Energy Balance For Ethanol Better Than For Gasoline?

Surely you have heard the claim. Proponents of ethanol will claim that it takes less fossil fuels to produce a BTU of ethanol than to produce a BTU of gasoline. Here is the claim from a Minnesota Department of Agriculture site (1):

A United States Department of Agriculture (USDA), Economic Research Service Report number 814 titled “Estimating The Net Energy Balance Of Corn Ethanol: An Update” was published in July of 2002. The Conclusion states in part: “Corn ethanol is energy efficient, as indicated by an energy ratio of 1.34; that is, for every Btu dedicated to producing ethanol, there is a 34-percent energy gain.” A similar study done in 1995 indicated only a 1.24 energy ratio.

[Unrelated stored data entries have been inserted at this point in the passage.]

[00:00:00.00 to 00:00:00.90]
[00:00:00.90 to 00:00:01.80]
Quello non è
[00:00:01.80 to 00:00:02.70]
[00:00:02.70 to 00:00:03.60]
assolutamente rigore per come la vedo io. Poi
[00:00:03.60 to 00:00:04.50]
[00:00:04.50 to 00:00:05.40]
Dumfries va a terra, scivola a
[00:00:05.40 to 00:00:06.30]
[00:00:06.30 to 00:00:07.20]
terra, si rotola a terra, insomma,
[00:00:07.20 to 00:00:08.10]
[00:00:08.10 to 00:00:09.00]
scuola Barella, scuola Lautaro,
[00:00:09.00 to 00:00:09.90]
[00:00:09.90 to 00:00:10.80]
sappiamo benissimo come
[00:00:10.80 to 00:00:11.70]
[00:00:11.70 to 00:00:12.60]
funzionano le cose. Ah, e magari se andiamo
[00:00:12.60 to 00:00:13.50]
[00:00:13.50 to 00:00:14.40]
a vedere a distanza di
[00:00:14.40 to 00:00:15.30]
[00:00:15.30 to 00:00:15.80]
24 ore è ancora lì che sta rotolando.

The concept of “input efficiencies for fossil energy sources” was introduced as a component of the study. This was meant to account for the fossil energy used to extract, transport and manufacture the raw material (crude oil) into the final energy product (gasoline). According to the study, gasoline has an energy ratio of 0.805. In other words, for every unit of energy dedicated to the production of gasoline there is a 19.5 percent energy loss.

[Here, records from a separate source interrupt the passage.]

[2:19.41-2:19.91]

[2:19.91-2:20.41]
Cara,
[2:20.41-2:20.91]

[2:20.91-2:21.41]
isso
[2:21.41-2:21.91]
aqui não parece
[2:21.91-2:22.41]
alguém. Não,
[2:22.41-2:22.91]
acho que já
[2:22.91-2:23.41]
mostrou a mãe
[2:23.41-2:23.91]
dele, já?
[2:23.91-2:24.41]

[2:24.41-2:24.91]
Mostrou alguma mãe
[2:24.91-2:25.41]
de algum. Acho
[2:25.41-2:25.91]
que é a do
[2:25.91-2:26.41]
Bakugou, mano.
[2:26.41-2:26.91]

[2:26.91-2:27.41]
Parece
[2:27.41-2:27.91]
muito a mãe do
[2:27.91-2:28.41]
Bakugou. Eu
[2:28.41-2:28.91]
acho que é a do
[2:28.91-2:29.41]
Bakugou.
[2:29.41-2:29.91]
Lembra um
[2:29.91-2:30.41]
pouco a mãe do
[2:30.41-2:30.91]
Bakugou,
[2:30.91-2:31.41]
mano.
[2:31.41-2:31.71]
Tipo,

In summary, the finished liquid fuel energy yield for fossil fuel dedicated to the production of ethanol is 1.34 but only 0.74 for gasoline. In other words the energy yield of ethanol is (1.34/0.74) or 81 percent greater than the comparable yield for gasoline.

I have dealt with the USDA studies in previous essays, showing the shoddy and misleading methodology they use. But let’s now examine this claim of energy efficiency. Would it surprise you to know that not only is this claim false, it is WAY FALSE?

Let’s do some quick calculations to demonstrate this. A barrel of crude oil contains 5.8 million BTUs (2) of material that will ultimately be turned into gasoline, diesel, jet fuel, etc. It is well-documented that the average energy return on energy invested (EROEI) for crude oil production is around 10/1 (3). Therefore, we will use up about 580,000 BTUs from our barrel getting it out of the ground. The other major input occurs during the refining process, and it also takes roughly 10% of the contained BTUs in the barrel of oil. The total energy input into the process is 1.16 million BTUs, and the energy output was 5.8 million BTUs. The EROEI is then 5.8 million/1.16 million, or 5/1.

For ethanol, the USDA study reference above showed that for an energy input of 77,228 BTUs, an energy output (when co-products were included) of 98,333 BTUs were generated. The EROEI is then 98,333/77,228, or 1.27/1. The efficiency of producing gasoline is then 4 times higher than for ethanol, which makes sense when you think about it.

Crude oil is a highly energy dense mixture. It is contained in underground deposits, and just needs to be pumped out of the ground. During the refining step, large amounts of water don’t need to be distilled out of the product. Contrast this to ethanol. The corn must be planted, grown, and harvested. Processing must take place to turn the corn into crude ethanol. The crude ethanol is actually mostly water, which must be removed in a highly energy intensive distillation. The final product, ethanol, contains only about 70% of the BTU value of the same volume of gasoline. So it would appear that even without doing any rigorous calculations, producing ethanol would be far less energy efficient than producing gasoline.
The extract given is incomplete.